* [What the task asks] Every entry below should be repeated exactly; the pictures should not.

******

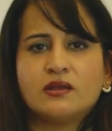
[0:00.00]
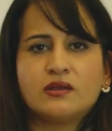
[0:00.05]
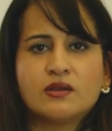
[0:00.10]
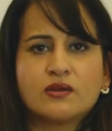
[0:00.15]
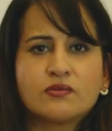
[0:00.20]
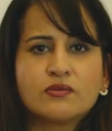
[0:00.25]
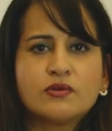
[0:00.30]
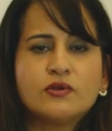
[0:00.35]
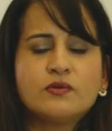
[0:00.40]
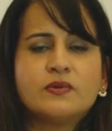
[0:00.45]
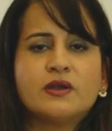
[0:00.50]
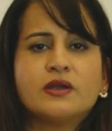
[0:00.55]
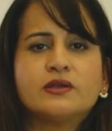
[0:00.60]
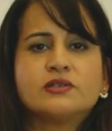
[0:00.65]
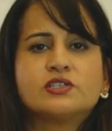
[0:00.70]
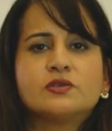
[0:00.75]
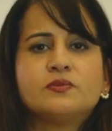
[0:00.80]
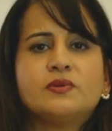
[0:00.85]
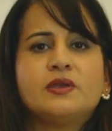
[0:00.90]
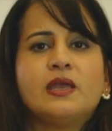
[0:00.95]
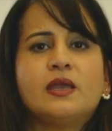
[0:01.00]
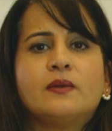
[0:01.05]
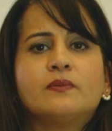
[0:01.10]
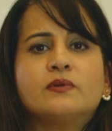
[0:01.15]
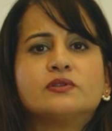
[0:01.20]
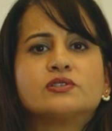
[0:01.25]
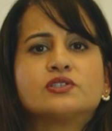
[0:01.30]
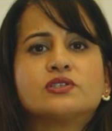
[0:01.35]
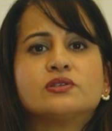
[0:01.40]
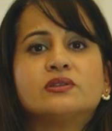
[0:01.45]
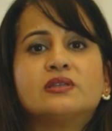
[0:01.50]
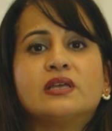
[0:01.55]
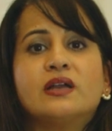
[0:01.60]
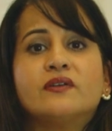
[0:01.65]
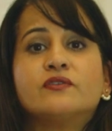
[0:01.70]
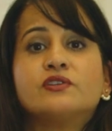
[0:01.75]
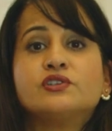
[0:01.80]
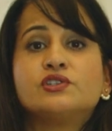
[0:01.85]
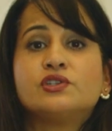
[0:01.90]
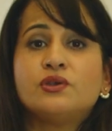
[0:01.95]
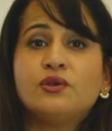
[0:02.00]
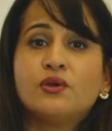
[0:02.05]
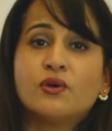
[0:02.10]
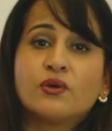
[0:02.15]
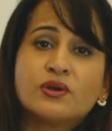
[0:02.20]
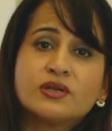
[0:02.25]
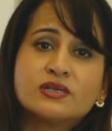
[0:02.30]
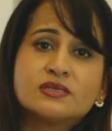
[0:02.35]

and Aruba to be able to leverage your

******

* [Finished exercise]
[0:00.00]
[0:00.05]
[0:00.10]
[0:00.15]
[0:00.20]
[0:00.25]
[0:00.30]
[0:00.35]
[0:00.40]
[0:00.45]
[0:00.50]
[0:00.55]
[0:00.60]
[0:00.65]
[0:00.70]
[0:00.75]
[0:00.80]
[0:00.85]
[0:00.90]
[0:00.95]
[0:01.00]
[0:01.05]
[0:01.10]
[0:01.15]
[0:01.20]
[0:01.25]
[0:01.30]
[0:01.35]
[0:01.40]
[0:01.45]
[0:01.50]
[0:01.55]
[0:01.60]
[0:01.65]
[0:01.70]
[0:01.75]
[0:01.80]
[0:01.85]
[0:01.90]
[0:01.95]
[0:02.00]
[0:02.05]
[0:02.10]
[0:02.15]
[0:02.20]
[0:02.25]
[0:02.30]
[0:02.35]

and Aruba to be able to leverage your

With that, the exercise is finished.